[[ Provided data, beginning ]]

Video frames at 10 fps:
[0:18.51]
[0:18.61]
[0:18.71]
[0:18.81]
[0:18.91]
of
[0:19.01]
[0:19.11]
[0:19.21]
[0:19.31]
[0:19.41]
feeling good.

[[ Provided data, end ]]
[[ Provided data, beginning ]]

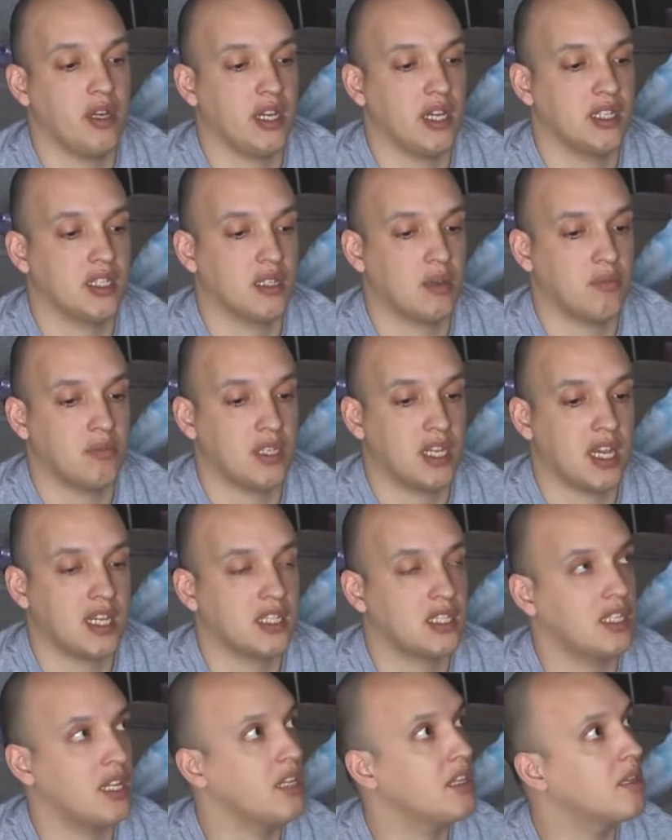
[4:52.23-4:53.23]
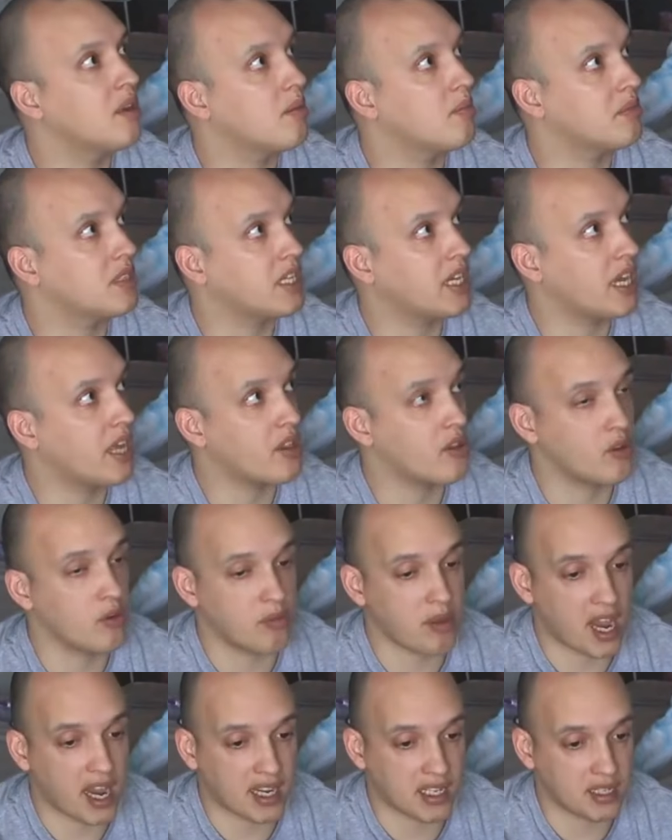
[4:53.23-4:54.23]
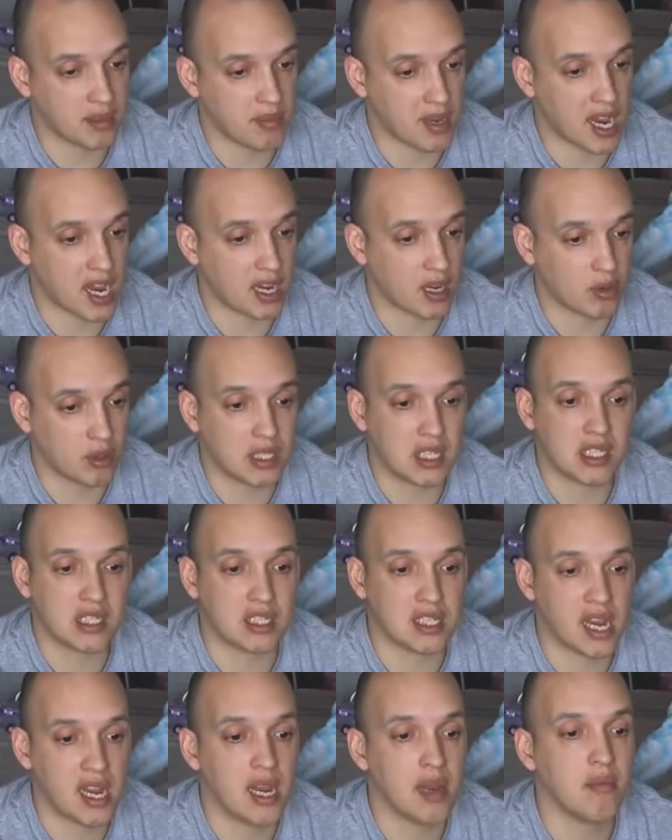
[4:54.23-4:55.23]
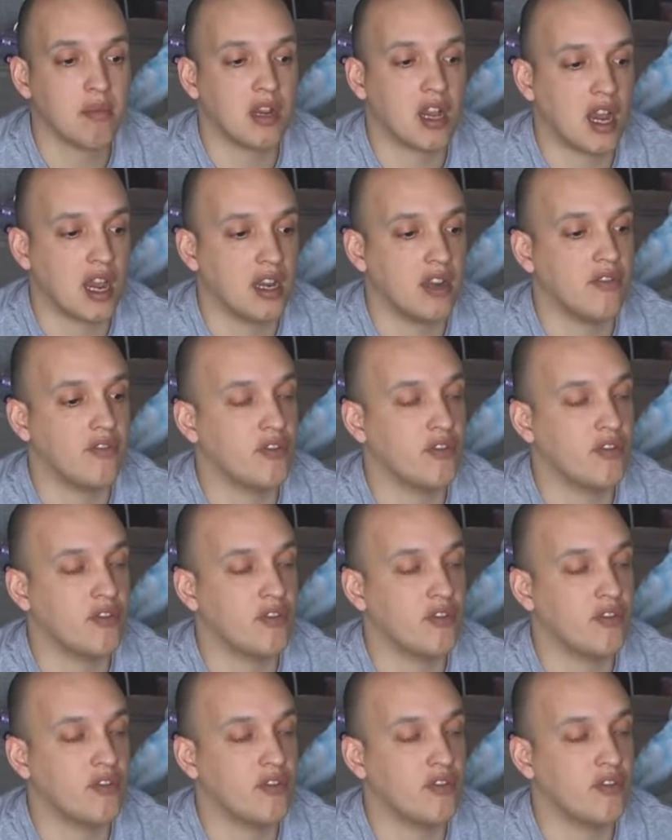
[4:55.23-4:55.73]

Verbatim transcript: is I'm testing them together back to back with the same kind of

[[ Provided data, end ]]

#### Work to be completed:
Each line above starting at the one holding "[4:53.23-4:54.23]" and ending at the one holding "Verbatim transcript: is" should be set down exactly as it stands, both ends included, with no pictures.

#### Answer box:
[4:53.23-4:54.23]
[4:54.23-4:55.23]
[4:55.23-4:55.73]

Verbatim transcript: is I'm testing them together back to back with the same kind of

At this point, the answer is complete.